Aujourd’hui, je prends la plume non pour dénoncer, mais pour exprimer une profonde inquiétude et lancer un appel sincère, en tant que fils natif de Nioro du Rip, un département riche de son histoire, de ses valeurs et de son immense potentiel.

Depuis l’arrivée au pouvoir du nouveau régime, notre département semble relégué au second plan, tant dans les politiques de développement que dans les nominations au sein des instances gouvernementales. Ce constat ne relève pas d’une posture politique, mais d’un cri du cœur porté au nom des milliers de jeunes et des familles de Nioro, qui nourrissaient l’espoir légitime d’un avenir meilleur.

Sous le régime précédent, cet espoir s’incarnait à travers des réalisations concrètes : la construction d’un centre de formation professionnelle, dix kilomètres de routes bitumées, l’installation d’éclairages solaires, la mise en place de canalisations, la réhabilitation du garage et du marché, une maison de la jeunesse…
Plusieurs personnalités issues de notre terroir occupaient alors des postes de responsabilité, que ce soit dans les ministères, les directions générales, les présidences de conseils d’administration ou au sein des missions présidentielles.

Aujourd’hui, malheureusement, Nioro du Rip ne compte plus qu’une seule nomination.

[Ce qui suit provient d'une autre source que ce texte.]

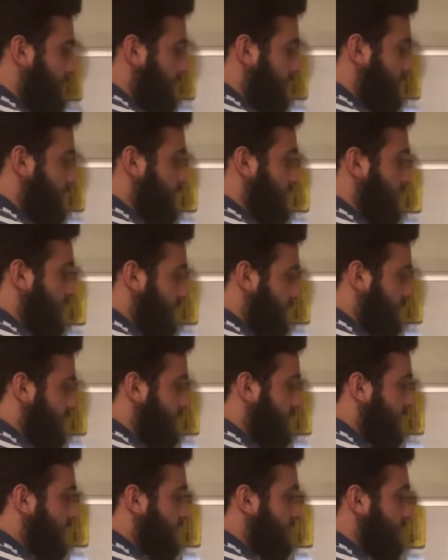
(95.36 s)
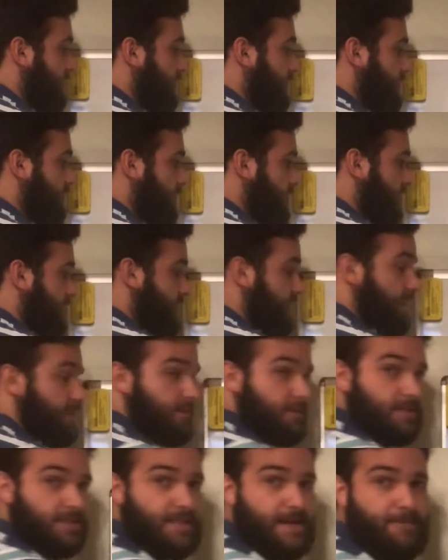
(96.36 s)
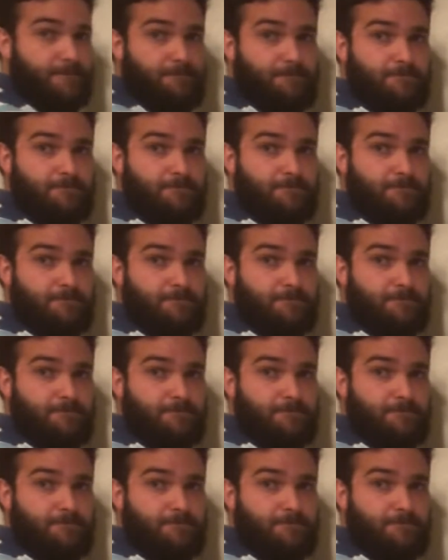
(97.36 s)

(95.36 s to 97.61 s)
a solid dot with a single stem.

Cette situation constitue une injustice manifeste et une marginalisation intolérable pour un territoire qui a toujours œuvré pour la paix, la stabilité et la cohésion nationale. Ce déficit de représentativité prive nos jeunes de l’accès aux ressources, aux programmes, aux projets et aux opportunités cruciales qui dessinent l’avenir.

Confier des responsabilités à une fille ou un fils de Nioro n’est pas un privilège, mais une juste reconnaissance, ainsi qu’une nécessité pour garantir la participation active de notre communauté au développement national.

Notre département, riche de son patrimoine spirituel et culturel, ne peut être laissé dans l’ombre. Il est inconcevable de parler du Sénégal sans évoquer les figures emblématiques telles que Maba Diakhou Ba, Mame Diarra Bousso – mère de Serigne Touba –, Cheikh Ibrahima Niass, ainsi que les villes saintes de Darou Salam, Taïba Niassène et Touba Saloum. Nioro Avec ses quinze communes, mérite bien plus qu’une attention symbolique il mérite une reconnaissance tangible.

Nos revendications sont les suivantes :

  1. La relance des projets initiés sous le précédent régime, notamment l’hôpital, le stade, les domaines agricoles communautaires, etc.
  2. La création d’emplois durables pour la jeunesse, à travers des initiatives structurantes et ambitieuses.
  3. La nomination de filles et fils de Nioro à des postes de décision, afin de défendre et servir notre territoire.

Monsieur le Président, Je vous invite à porter un regard juste, équitable et éclairé sur Nioro du Rip. Le développement du Sénégal ne saurait être complet sans une approche équilibrée, inclusive et solidaire. Nioro a toujours été fidèle à la République ; il est temps que la République lui accorde la reconnaissance qu’elle mérite.